(image-classification)=

# Image Classification

[![Open In Colab](https://colab.research.google.com/assets/colab-badge.svg)](https://colab.research.google.com/github/lightly-ai/lightly-train/blob/main/examples/notebooks/image_classification.ipynb)

```{note}
LightlyTrain supports training image classification models using any backbone. Both multiclass and multilabel classification are supported.
```

(image-classification-train)=

## Train an Image Classification Model

Training an image classification model with LightlyTrain is straightforward and only
requires a few lines of code. See [data](#image-classification-data) for more details on
how to prepare your dataset.

(image-classification-multiclass-train)=

### Multiclass Classification

In multiclass classification, each image is assigned to exactly one class.
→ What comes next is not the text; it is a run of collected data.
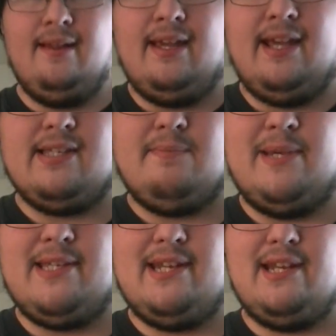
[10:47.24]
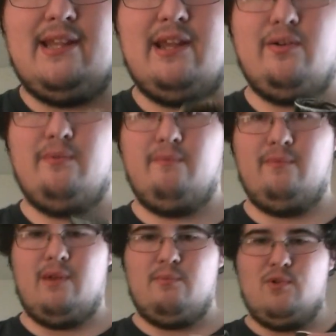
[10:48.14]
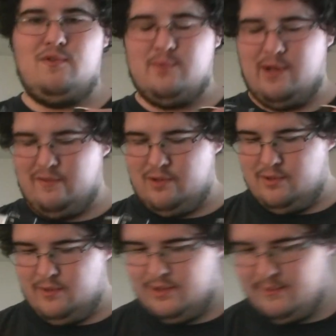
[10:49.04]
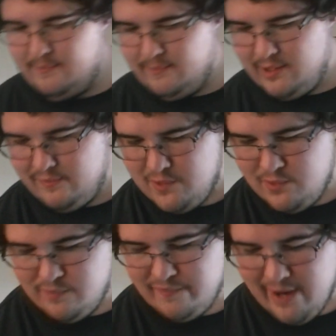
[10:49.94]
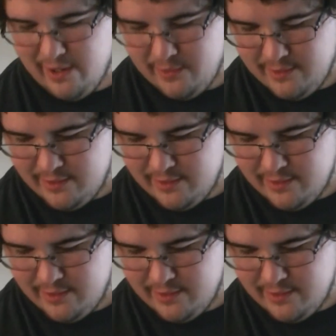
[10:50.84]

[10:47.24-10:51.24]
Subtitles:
Has a piston in there that moves whenever you do it, whenever you fire.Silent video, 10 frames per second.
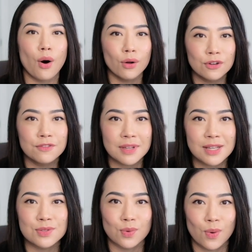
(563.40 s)
all of
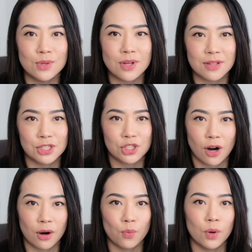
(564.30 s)
these roles on this
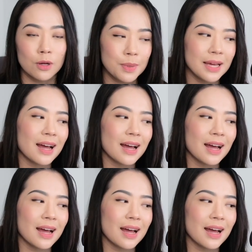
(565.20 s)
chart will beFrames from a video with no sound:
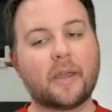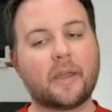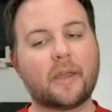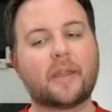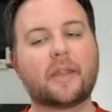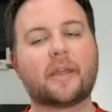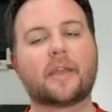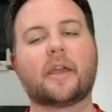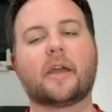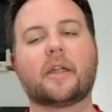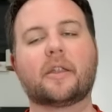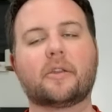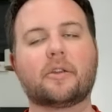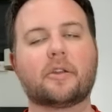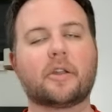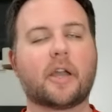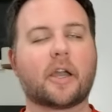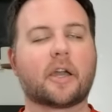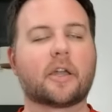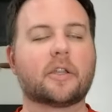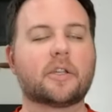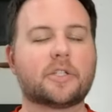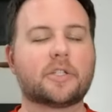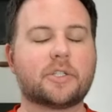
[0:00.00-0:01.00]
And again, you're
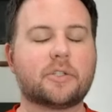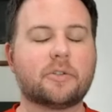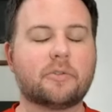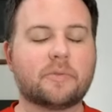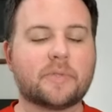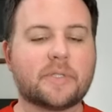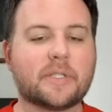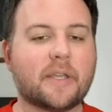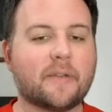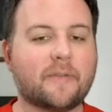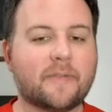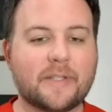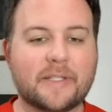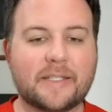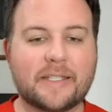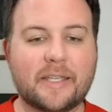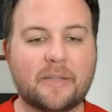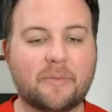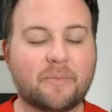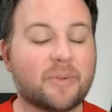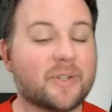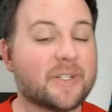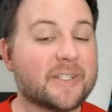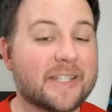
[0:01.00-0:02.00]
not going to shoot
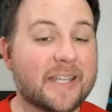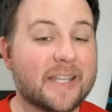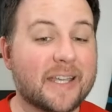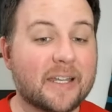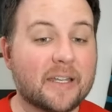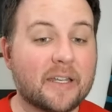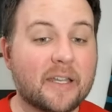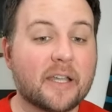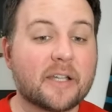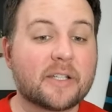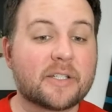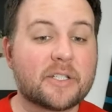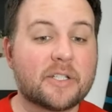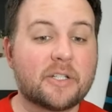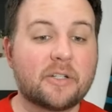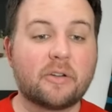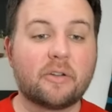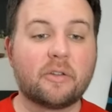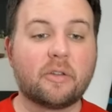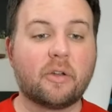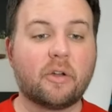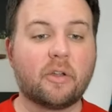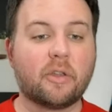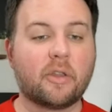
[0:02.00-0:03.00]
17% next year
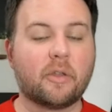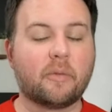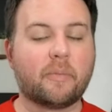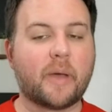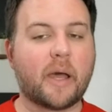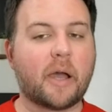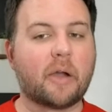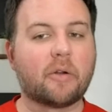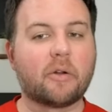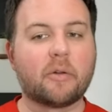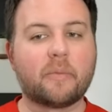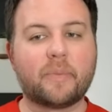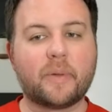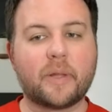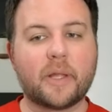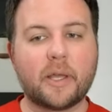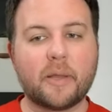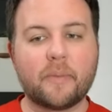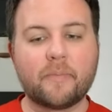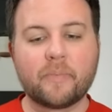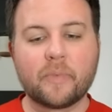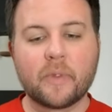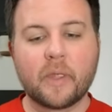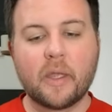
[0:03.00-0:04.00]
on the power play.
This is the
default mode and does not need to be specified explicitly.

```python
import lightly_train

if __name__ == "__main__":
    lightly_train.train_image_classification(
        out="out/my_experiment",
        model="dinov3/vitt16",
        data={
            "train": "my_data_dir/train/",
            "val": "my_data_dir/val/",
            "classes": {
                0: "cat",
                1: "car",
                2: "dog",
                # ...
            },
        },
    )
```

During training, both the

- best (with highest validation top-1 accuracy) and
- last (last validation round as determined by
  `save_checkpoint_args.save_every_num_steps`)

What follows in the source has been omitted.